Is Synthetic Phonics Instruction Working in England? (Updated)

Since originally posting this analysis back in September, 2017, I have shortened it for publication in Margaret M. Clark’s new edited volume, Teaching Initial Literacy: Policies, Evidence, and Ideology (2018). But here I’m posting a somewhat longer version than the one included in Clark’s book, with updates to my original post.

Is Synthetic Phonics Working in England? A Comment on the “Teaching to Teach” Literacy Report

Jeff McQuillan


Since the publication of the “Rose Report” (Rose, 2006) more than a decade ago, schools in England have been required to use “synthetic phonics” (Wyse & Goswani, 2008) to teach children to read. Three economists (Machin, McNally, & Viarengo, 2016) analyzed data from a large sample of English schoolchildren to assess the effectiveness of a phonics pilot program and early implementation of the new phonics mandate. They concluded that synthetic phonics was indeed effective compared to other methods of teaching reading in “closing the gaps” between students who “start out with disadvantages . . . compared to others” (p. 3).

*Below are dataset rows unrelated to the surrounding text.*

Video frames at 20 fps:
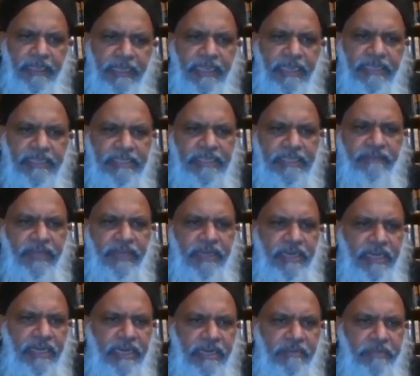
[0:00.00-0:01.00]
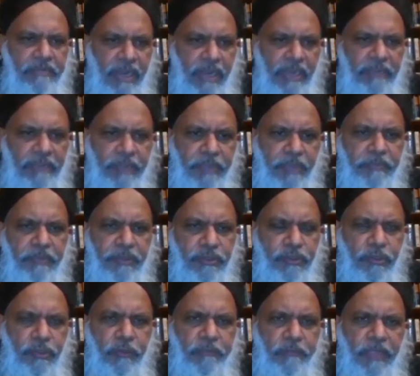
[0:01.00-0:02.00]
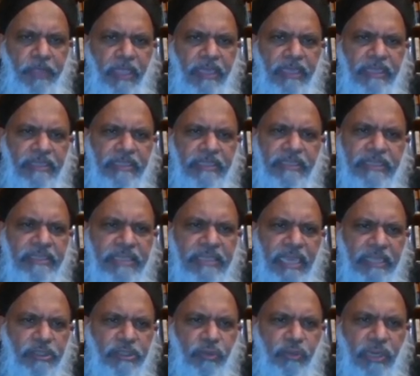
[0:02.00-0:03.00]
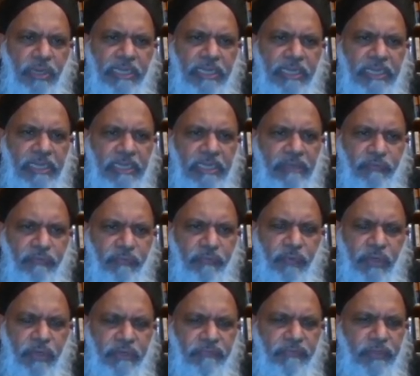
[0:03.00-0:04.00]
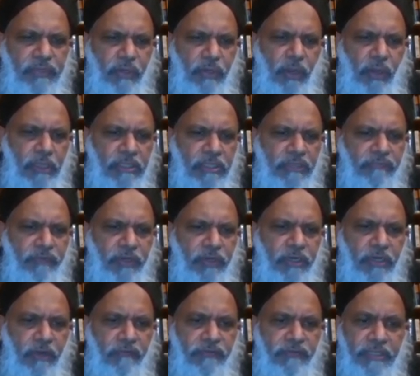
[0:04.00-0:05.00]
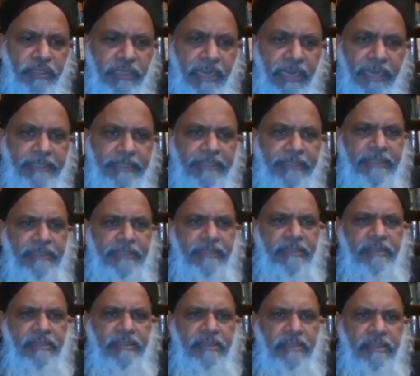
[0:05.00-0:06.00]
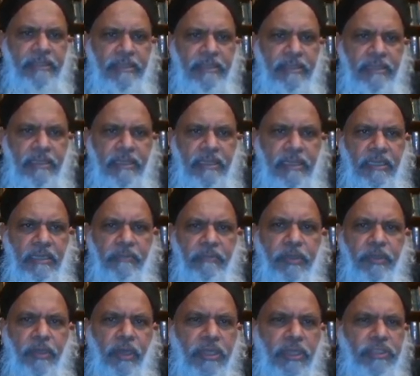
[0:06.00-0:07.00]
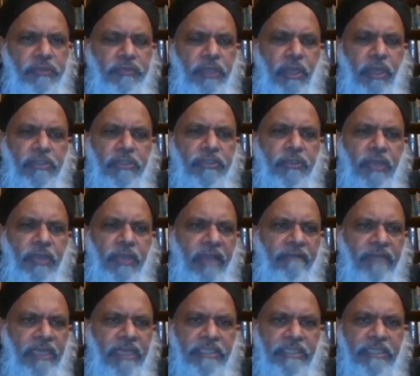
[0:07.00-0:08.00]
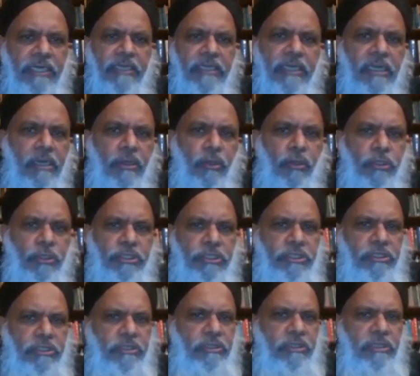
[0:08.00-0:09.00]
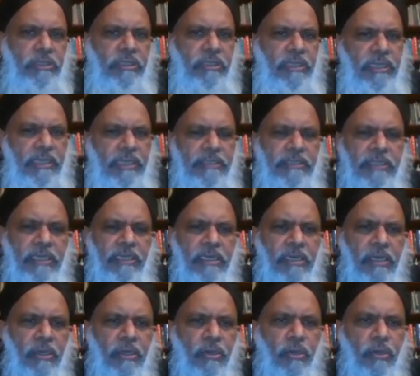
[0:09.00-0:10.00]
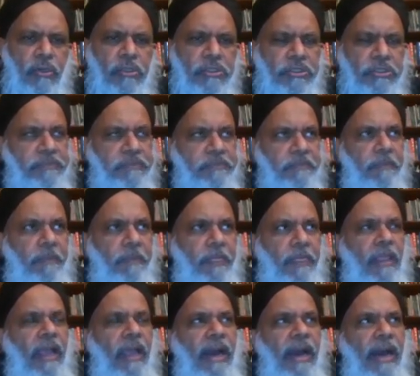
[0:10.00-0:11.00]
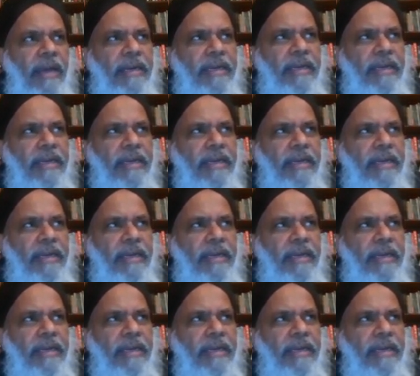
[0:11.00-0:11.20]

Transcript: is given in my paper. So this is actually what we call the work of the night because we also have external goals. External goals are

I argue that the researchers’ results do not support this claim. Both experimental studies and Machin et al.’s analysis show that phonics instruction has a modest effect on initial literacy levels, but little to no impact on reading achievement in later grades.

Analysis: “Teaching to Teach” Literacy

Machin and colleagues examined the test scores of two different cohorts, each of which contained a group of students who were taught reading with synthetic phonics and a group who was not. Machin et al. gave no information on the instruction teachers used with the comparison groups, which could have also included phonics or some “mixed” approach.

The first cohort included students who were part of a phonics pilot study (Early Reading Development Pilot (ERDp)) prior to the release of the Rose Report in 2006. The second cohort (named “CLDD” for “Communication, Language, and Literacy Development Programme”) was formed by the first wave of Local Education Authorities that adopted the nationwide phonics curriculum announced in 2007. These early-adopter CLDD schools were compared to those that adopted the curriculum two years later (p. 11).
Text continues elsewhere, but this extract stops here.